-- Activity --
Output all of the entries below precisely as written.

-- Saved entries --
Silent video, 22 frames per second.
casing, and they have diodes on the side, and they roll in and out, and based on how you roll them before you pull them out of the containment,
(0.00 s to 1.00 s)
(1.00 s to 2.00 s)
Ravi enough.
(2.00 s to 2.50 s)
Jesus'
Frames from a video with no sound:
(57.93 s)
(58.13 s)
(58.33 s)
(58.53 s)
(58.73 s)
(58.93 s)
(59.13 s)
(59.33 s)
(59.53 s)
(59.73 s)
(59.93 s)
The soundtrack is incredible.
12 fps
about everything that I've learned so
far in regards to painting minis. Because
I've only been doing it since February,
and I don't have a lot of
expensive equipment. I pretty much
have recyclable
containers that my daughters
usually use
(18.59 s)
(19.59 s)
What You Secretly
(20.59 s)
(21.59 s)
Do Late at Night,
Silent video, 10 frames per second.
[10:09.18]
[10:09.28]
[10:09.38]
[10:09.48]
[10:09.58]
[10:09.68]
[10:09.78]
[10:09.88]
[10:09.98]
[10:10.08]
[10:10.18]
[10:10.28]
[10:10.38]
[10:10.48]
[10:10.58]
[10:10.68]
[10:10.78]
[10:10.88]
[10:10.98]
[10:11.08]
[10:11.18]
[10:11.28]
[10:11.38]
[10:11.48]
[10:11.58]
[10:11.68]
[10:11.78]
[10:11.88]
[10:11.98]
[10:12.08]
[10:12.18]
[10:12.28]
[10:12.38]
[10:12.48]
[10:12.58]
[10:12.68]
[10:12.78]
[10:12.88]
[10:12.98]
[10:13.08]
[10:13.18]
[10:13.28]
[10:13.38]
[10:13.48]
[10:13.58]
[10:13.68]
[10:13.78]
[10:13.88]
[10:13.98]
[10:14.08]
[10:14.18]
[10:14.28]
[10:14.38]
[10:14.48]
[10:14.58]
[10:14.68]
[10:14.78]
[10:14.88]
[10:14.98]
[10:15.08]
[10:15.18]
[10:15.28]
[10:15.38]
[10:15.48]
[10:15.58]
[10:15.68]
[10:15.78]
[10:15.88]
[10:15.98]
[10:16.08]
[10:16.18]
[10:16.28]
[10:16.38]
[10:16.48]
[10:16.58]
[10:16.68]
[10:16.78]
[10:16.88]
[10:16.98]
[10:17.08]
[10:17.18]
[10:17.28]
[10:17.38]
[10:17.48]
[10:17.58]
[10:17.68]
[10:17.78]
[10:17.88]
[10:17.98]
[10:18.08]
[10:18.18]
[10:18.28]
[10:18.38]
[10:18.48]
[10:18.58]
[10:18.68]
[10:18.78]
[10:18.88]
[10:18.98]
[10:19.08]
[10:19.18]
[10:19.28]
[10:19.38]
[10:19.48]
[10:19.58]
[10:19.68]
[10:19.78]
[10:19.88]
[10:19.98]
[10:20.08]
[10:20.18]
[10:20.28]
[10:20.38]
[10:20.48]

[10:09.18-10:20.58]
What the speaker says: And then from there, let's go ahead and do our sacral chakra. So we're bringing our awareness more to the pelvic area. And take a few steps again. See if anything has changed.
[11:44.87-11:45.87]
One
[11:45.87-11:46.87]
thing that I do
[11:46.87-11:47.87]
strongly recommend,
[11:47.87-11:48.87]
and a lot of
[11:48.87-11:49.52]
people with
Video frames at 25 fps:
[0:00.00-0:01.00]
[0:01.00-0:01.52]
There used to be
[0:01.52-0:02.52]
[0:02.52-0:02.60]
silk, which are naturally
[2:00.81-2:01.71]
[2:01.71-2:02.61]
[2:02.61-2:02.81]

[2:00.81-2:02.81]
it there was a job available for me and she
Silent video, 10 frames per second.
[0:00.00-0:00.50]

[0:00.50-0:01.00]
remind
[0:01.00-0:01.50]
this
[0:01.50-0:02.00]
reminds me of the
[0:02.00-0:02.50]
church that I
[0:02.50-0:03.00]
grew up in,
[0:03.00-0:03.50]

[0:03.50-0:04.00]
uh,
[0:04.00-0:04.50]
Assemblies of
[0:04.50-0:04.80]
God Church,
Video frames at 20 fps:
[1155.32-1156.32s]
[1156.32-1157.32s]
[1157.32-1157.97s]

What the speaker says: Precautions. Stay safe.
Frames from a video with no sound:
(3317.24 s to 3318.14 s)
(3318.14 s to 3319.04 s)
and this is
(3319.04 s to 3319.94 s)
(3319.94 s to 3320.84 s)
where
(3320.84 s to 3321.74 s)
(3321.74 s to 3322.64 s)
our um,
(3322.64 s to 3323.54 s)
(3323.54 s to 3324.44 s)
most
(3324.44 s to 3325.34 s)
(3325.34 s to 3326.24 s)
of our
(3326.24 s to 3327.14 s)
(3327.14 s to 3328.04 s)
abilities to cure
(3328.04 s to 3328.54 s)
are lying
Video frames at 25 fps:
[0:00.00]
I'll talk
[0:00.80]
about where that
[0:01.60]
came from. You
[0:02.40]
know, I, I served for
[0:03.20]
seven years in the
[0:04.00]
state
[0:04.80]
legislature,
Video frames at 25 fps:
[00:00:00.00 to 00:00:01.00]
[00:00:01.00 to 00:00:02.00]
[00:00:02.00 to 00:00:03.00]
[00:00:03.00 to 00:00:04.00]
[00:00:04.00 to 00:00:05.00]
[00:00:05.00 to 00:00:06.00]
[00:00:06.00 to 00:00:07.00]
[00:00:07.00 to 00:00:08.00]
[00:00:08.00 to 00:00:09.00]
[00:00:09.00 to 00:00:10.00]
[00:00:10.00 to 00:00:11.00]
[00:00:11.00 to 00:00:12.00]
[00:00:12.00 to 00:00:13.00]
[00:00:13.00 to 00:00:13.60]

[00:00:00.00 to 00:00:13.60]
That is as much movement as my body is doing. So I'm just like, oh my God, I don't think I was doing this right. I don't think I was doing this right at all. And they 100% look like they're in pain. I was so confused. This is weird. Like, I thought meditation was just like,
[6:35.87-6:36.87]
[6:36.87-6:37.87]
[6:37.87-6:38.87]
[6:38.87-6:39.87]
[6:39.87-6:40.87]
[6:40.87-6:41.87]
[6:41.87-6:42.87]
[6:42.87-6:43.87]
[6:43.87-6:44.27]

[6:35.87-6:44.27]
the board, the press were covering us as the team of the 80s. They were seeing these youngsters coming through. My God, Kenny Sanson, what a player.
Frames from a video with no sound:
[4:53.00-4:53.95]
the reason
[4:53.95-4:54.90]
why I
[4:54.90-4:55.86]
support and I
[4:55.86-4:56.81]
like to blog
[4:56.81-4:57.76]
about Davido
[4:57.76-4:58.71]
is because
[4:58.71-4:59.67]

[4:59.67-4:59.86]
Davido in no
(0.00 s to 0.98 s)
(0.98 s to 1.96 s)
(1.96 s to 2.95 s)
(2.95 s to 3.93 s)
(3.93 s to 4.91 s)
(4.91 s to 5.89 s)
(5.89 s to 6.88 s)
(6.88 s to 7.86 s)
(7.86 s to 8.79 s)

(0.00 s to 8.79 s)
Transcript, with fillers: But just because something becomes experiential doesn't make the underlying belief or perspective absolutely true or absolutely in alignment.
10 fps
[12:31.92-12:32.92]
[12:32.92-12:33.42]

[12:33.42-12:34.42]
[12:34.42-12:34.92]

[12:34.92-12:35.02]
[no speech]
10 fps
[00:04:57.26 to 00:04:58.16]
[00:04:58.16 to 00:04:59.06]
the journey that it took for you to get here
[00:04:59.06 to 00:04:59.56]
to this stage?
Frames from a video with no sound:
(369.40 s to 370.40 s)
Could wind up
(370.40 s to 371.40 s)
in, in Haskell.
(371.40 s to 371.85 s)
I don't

-- Output --
Silent video, 22 frames per second.
casing, and they have diodes on the side, and they roll in and out, and based on how you roll them before you pull them out of the containment,
(0.00 s to 1.00 s)
(1.00 s to 2.00 s)
Ravi enough.
(2.00 s to 2.50 s)
Jesus'
Frames from a video with no sound:
(57.93 s)
(58.13 s)
(58.33 s)
(58.53 s)
(58.73 s)
(58.93 s)
(59.13 s)
(59.33 s)
(59.53 s)
(59.73 s)
(59.93 s)
The soundtrack is incredible.
12 fps
about everything that I've learned so
far in regards to painting minis. Because
I've only been doing it since February,
and I don't have a lot of
expensive equipment. I pretty much
have recyclable
containers that my daughters
usually use
(18.59 s)
(19.59 s)
What You Secretly
(20.59 s)
(21.59 s)
Do Late at Night,
Silent video, 10 frames per second.
[10:09.18]
[10:09.28]
[10:09.38]
[10:09.48]
[10:09.58]
[10:09.68]
[10:09.78]
[10:09.88]
[10:09.98]
[10:10.08]
[10:10.18]
[10:10.28]
[10:10.38]
[10:10.48]
[10:10.58]
[10:10.68]
[10:10.78]
[10:10.88]
[10:10.98]
[10:11.08]
[10:11.18]
[10:11.28]
[10:11.38]
[10:11.48]
[10:11.58]
[10:11.68]
[10:11.78]
[10:11.88]
[10:11.98]
[10:12.08]
[10:12.18]
[10:12.28]
[10:12.38]
[10:12.48]
[10:12.58]
[10:12.68]
[10:12.78]
[10:12.88]
[10:12.98]
[10:13.08]
[10:13.18]
[10:13.28]
[10:13.38]
[10:13.48]
[10:13.58]
[10:13.68]
[10:13.78]
[10:13.88]
[10:13.98]
[10:14.08]
[10:14.18]
[10:14.28]
[10:14.38]
[10:14.48]
[10:14.58]
[10:14.68]
[10:14.78]
[10:14.88]
[10:14.98]
[10:15.08]
[10:15.18]
[10:15.28]
[10:15.38]
[10:15.48]
[10:15.58]
[10:15.68]
[10:15.78]
[10:15.88]
[10:15.98]
[10:16.08]
[10:16.18]
[10:16.28]
[10:16.38]
[10:16.48]
[10:16.58]
[10:16.68]
[10:16.78]
[10:16.88]
[10:16.98]
[10:17.08]
[10:17.18]
[10:17.28]
[10:17.38]
[10:17.48]
[10:17.58]
[10:17.68]
[10:17.78]
[10:17.88]
[10:17.98]
[10:18.08]
[10:18.18]
[10:18.28]
[10:18.38]
[10:18.48]
[10:18.58]
[10:18.68]
[10:18.78]
[10:18.88]
[10:18.98]
[10:19.08]
[10:19.18]
[10:19.28]
[10:19.38]
[10:19.48]
[10:19.58]
[10:19.68]
[10:19.78]
[10:19.88]
[10:19.98]
[10:20.08]
[10:20.18]
[10:20.28]
[10:20.38]
[10:20.48]

[10:09.18-10:20.58]
What the speaker says: And then from there, let's go ahead and do our sacral chakra. So we're bringing our awareness more to the pelvic area. And take a few steps again. See if anything has changed.
[11:44.87-11:45.87]
One
[11:45.87-11:46.87]
thing that I do
[11:46.87-11:47.87]
strongly recommend,
[11:47.87-11:48.87]
and a lot of
[11:48.87-11:49.52]
people with
Video frames at 25 fps:
[0:00.00-0:01.00]
[0:01.00-0:01.52]
There used to be
[0:01.52-0:02.52]
[0:02.52-0:02.60]
silk, which are naturally
[2:00.81-2:01.71]
[2:01.71-2:02.61]
[2:02.61-2:02.81]

[2:00.81-2:02.81]
it there was a job available for me and she
Silent video, 10 frames per second.
[0:00.00-0:00.50]

[0:00.50-0:01.00]
remind
[0:01.00-0:01.50]
this
[0:01.50-0:02.00]
reminds me of the
[0:02.00-0:02.50]
church that I
[0:02.50-0:03.00]
grew up in,
[0:03.00-0:03.50]

[0:03.50-0:04.00]
uh,
[0:04.00-0:04.50]
Assemblies of
[0:04.50-0:04.80]
God Church,
Video frames at 20 fps:
[1155.32-1156.32s]
[1156.32-1157.32s]
[1157.32-1157.97s]

What the speaker says: Precautions. Stay safe.
Frames from a video with no sound:
(3317.24 s to 3318.14 s)
(3318.14 s to 3319.04 s)
and this is
(3319.04 s to 3319.94 s)
(3319.94 s to 3320.84 s)
where
(3320.84 s to 3321.74 s)
(3321.74 s to 3322.64 s)
our um,
(3322.64 s to 3323.54 s)
(3323.54 s to 3324.44 s)
most
(3324.44 s to 3325.34 s)
(3325.34 s to 3326.24 s)
of our
(3326.24 s to 3327.14 s)
(3327.14 s to 3328.04 s)
abilities to cure
(3328.04 s to 3328.54 s)
are lying
Video frames at 25 fps:
[0:00.00]
I'll talk
[0:00.80]
about where that
[0:01.60]
came from. You
[0:02.40]
know, I, I served for
[0:03.20]
seven years in the
[0:04.00]
state
[0:04.80]
legislature,
Video frames at 25 fps:
[00:00:00.00 to 00:00:01.00]
[00:00:01.00 to 00:00:02.00]
[00:00:02.00 to 00:00:03.00]
[00:00:03.00 to 00:00:04.00]
[00:00:04.00 to 00:00:05.00]
[00:00:05.00 to 00:00:06.00]
[00:00:06.00 to 00:00:07.00]
[00:00:07.00 to 00:00:08.00]
[00:00:08.00 to 00:00:09.00]
[00:00:09.00 to 00:00:10.00]
[00:00:10.00 to 00:00:11.00]
[00:00:11.00 to 00:00:12.00]
[00:00:12.00 to 00:00:13.00]
[00:00:13.00 to 00:00:13.60]

[00:00:00.00 to 00:00:13.60]
That is as much movement as my body is doing. So I'm just like, oh my God, I don't think I was doing this right. I don't think I was doing this right at all. And they 100% look like they're in pain. I was so confused. This is weird. Like, I thought meditation was just like,
[6:35.87-6:36.87]
[6:36.87-6:37.87]
[6:37.87-6:38.87]
[6:38.87-6:39.87]
[6:39.87-6:40.87]
[6:40.87-6:41.87]
[6:41.87-6:42.87]
[6:42.87-6:43.87]
[6:43.87-6:44.27]

[6:35.87-6:44.27]
the board, the press were covering us as the team of the 80s. They were seeing these youngsters coming through. My God, Kenny Sanson, what a player.
Frames from a video with no sound:
[4:53.00-4:53.95]
the reason
[4:53.95-4:54.90]
why I
[4:54.90-4:55.86]
support and I
[4:55.86-4:56.81]
like to blog
[4:56.81-4:57.76]
about Davido
[4:57.76-4:58.71]
is because
[4:58.71-4:59.67]

[4:59.67-4:59.86]
Davido in no
(0.00 s to 0.98 s)
(0.98 s to 1.96 s)
(1.96 s to 2.95 s)
(2.95 s to 3.93 s)
(3.93 s to 4.91 s)
(4.91 s to 5.89 s)
(5.89 s to 6.88 s)
(6.88 s to 7.86 s)
(7.86 s to 8.79 s)

(0.00 s to 8.79 s)
Transcript, with fillers: But just because something becomes experiential doesn't make the underlying belief or perspective absolutely true or absolutely in alignment.
10 fps
[12:31.92-12:32.92]
[12:32.92-12:33.42]

[12:33.42-12:34.42]
[12:34.42-12:34.92]

[12:34.92-12:35.02]
[no speech]
10 fps
[00:04:57.26 to 00:04:58.16]
[00:04:58.16 to 00:04:59.06]
the journey that it took for you to get here
[00:04:59.06 to 00:04:59.56]
to this stage?
Frames from a video with no sound:
(369.40 s to 370.40 s)
Could wind up
(370.40 s to 371.40 s)
in, in Haskell.
(371.40 s to 371.85 s)
I don't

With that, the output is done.